## INSTRUCTIONS TO FOLLOW
Everything from the line containing "[0:03.50-0:04.00]" to the end of the data must be duplicated word for word, and nothing else may appear.

## DATA EXCERPTS

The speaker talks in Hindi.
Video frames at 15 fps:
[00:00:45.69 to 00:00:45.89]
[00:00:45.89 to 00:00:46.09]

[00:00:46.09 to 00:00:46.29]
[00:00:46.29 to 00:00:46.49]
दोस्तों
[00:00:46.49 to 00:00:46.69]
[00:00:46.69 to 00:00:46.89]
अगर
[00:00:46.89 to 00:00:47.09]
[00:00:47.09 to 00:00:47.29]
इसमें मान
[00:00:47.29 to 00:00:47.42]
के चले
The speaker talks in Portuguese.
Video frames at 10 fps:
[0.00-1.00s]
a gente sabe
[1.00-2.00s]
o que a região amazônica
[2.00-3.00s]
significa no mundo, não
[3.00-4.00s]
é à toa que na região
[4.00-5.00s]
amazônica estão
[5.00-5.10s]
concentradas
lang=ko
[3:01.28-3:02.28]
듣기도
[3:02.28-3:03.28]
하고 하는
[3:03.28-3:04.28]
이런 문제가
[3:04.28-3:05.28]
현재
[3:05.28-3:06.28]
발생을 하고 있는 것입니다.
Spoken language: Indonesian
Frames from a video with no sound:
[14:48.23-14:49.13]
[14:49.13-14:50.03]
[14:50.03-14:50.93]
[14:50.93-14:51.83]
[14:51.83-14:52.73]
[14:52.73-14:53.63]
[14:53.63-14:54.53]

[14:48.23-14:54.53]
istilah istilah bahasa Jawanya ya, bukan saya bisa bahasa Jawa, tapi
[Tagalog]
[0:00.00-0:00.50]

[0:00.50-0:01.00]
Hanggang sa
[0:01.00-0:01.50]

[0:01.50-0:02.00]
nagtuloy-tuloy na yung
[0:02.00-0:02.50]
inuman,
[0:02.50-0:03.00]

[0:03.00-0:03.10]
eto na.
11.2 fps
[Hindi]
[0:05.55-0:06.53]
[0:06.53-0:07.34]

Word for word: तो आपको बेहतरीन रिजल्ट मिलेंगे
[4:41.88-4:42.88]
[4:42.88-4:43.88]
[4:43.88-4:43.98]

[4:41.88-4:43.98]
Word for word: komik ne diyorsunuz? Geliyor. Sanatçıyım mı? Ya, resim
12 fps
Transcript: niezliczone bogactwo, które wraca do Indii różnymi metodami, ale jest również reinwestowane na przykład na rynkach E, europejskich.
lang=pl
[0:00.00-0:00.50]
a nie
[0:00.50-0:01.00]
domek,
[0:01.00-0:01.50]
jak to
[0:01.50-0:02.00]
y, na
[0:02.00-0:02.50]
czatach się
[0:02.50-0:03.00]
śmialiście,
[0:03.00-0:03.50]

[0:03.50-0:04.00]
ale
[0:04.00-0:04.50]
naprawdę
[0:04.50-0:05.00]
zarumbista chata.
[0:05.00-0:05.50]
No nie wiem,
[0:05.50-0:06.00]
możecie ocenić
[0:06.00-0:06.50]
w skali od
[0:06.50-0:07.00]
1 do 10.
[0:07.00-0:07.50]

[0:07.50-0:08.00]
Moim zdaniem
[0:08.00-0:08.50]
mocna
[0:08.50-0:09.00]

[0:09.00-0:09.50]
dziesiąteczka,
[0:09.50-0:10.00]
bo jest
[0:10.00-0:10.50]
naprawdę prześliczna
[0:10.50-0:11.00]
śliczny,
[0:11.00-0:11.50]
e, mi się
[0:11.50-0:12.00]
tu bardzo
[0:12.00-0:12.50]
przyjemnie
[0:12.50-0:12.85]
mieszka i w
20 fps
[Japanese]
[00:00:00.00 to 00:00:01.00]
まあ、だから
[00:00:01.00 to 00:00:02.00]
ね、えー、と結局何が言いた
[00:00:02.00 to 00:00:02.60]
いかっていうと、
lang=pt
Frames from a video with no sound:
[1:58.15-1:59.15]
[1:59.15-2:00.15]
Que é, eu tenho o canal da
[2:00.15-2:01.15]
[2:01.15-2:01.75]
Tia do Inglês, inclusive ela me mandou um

## ANSWER SPACE
[0:03.50-0:04.00]
ale
[0:04.00-0:04.50]
naprawdę
[0:04.50-0:05.00]
zarumbista chata.
[0:05.00-0:05.50]
No nie wiem,
[0:05.50-0:06.00]
możecie ocenić
[0:06.00-0:06.50]
w skali od
[0:06.50-0:07.00]
1 do 10.
[0:07.00-0:07.50]

[0:07.50-0:08.00]
Moim zdaniem
[0:08.00-0:08.50]
mocna
[0:08.50-0:09.00]

[0:09.00-0:09.50]
dziesiąteczka,
[0:09.50-0:10.00]
bo jest
[0:10.00-0:10.50]
naprawdę prześliczna
[0:10.50-0:11.00]
śliczny,
[0:11.00-0:11.50]
e, mi się
[0:11.50-0:12.00]
tu bardzo
[0:12.00-0:12.50]
przyjemnie
[0:12.50-0:12.85]
mieszka i w
20 fps
[Japanese]
[00:00:00.00 to 00:00:01.00]
まあ、だから
[00:00:01.00 to 00:00:02.00]
ね、えー、と結局何が言いた
[00:00:02.00 to 00:00:02.60]
いかっていうと、
lang=pt
Frames from a video with no sound:
[1:58.15-1:59.15]
[1:59.15-2:00.15]
Que é, eu tenho o canal da
[2:00.15-2:01.15]
[2:01.15-2:01.75]
Tia do Inglês, inclusive ela me mandou um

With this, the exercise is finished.